In March 1941, in Oran, Captain Jobelot introduced him to Henri d'Astier de la Vigerie, an officer in the Deuxième Bureau of the Armistice Army, with whom he immediately sympathized. After some interviews, the two men decided to create a movement, and intended to gather all those who wanted to fight against the Germans.

== Co-operation with the Algiers resistance ==
Roger and Pierre Carcassonne continued recruiting resistance fighters and coordinating resistance forces and intelligence agents.

In August 1941, in Algiers, Carcassonne met his cousin José Aboulker, a medical student, who had begun resistance in September 1940. The two men decided to keep up to date with their activities, but without combining their respective organizations.
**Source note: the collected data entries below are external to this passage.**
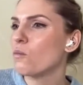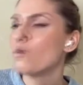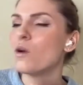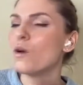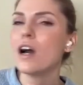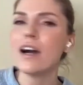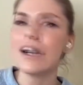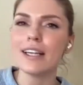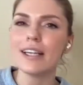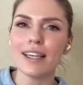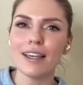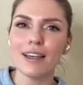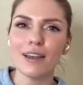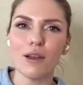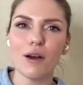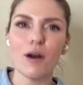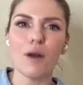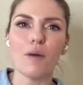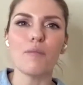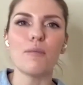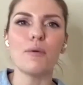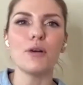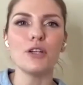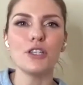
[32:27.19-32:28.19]
working a
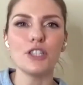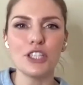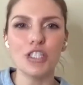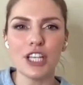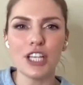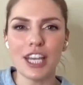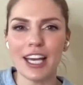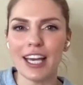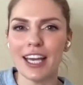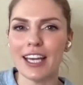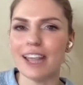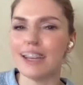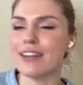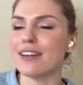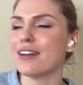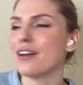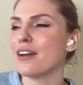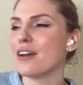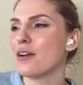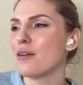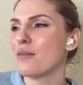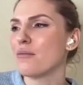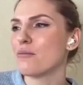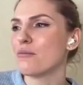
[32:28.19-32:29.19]
lot, pushing,
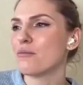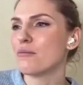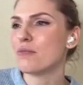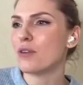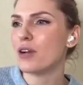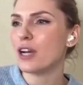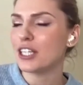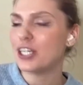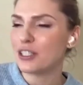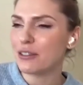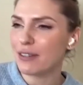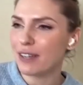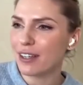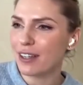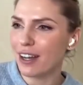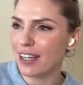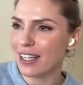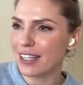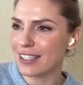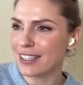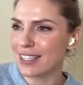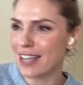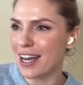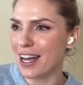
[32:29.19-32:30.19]
pressuring
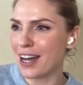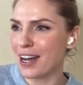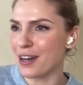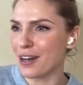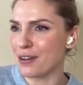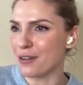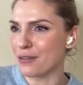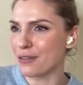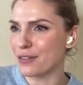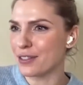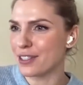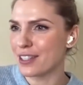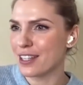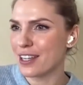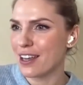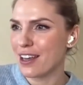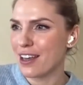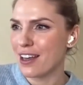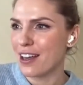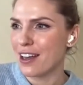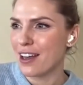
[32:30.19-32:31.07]
ourselves,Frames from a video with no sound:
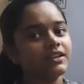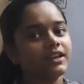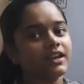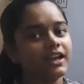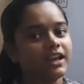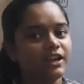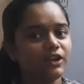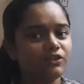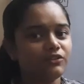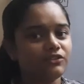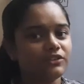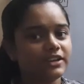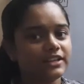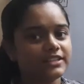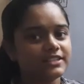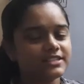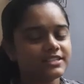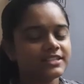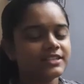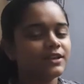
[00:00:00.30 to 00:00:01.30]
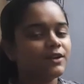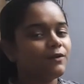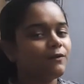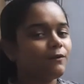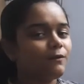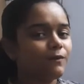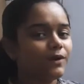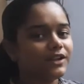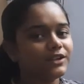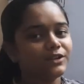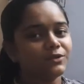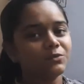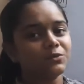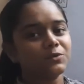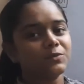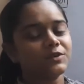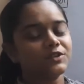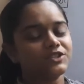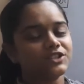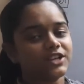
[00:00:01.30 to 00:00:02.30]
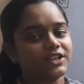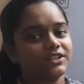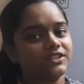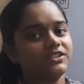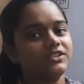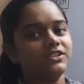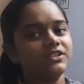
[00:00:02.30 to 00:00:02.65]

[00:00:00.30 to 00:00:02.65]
Hello friends, welcome to my channel.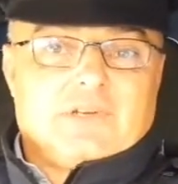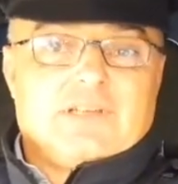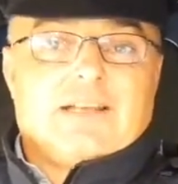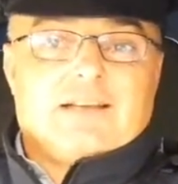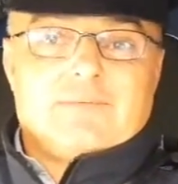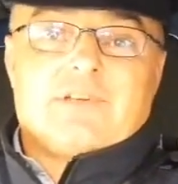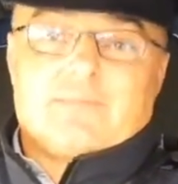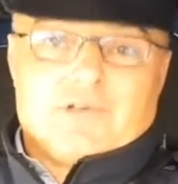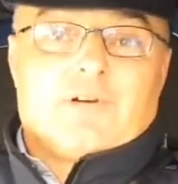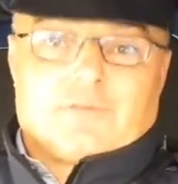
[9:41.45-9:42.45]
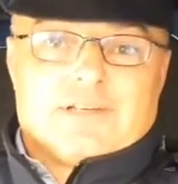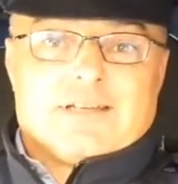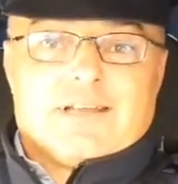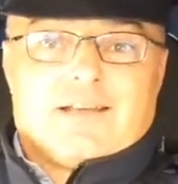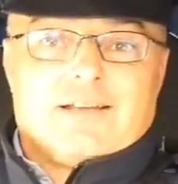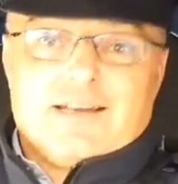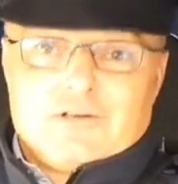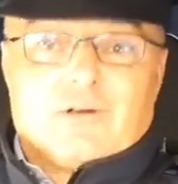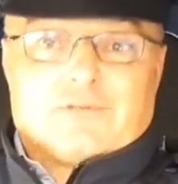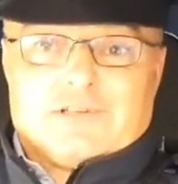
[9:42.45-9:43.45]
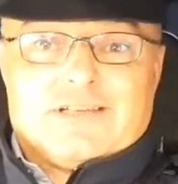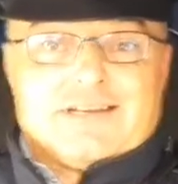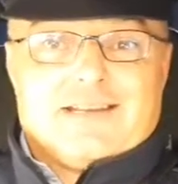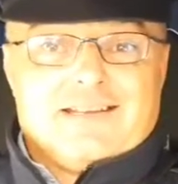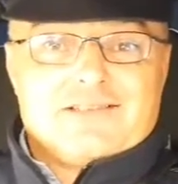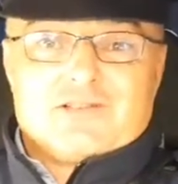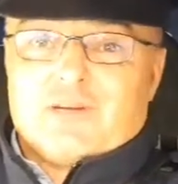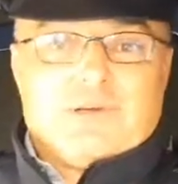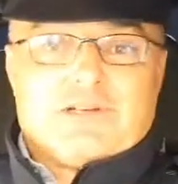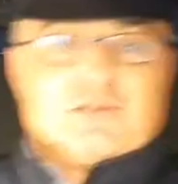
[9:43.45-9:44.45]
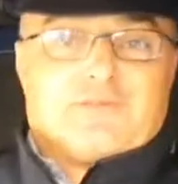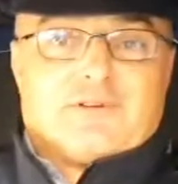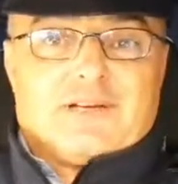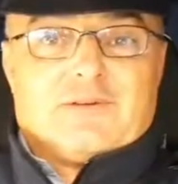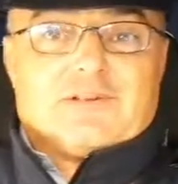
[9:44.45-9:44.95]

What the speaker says: You'd be going for the day. Yeah. I'd go for the day. It's not going to go for an hour.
Carcassonne in Oran (under the pseudonym of Leduc) and Aboulker in Algiers continued their activities, which were centred on forming an armed group and military and civilian information centres. They did not engage in propaganda, considering it to have little effect but likely to draw the attention of the Vichy authorities.

In 1942, Carcassonne sent his brother to Algiers to introduce Aboulker to d'Astier de la Vigerie. He also dealt with the expenses of the Oran group and financed the organization of the resistance for all North Africa.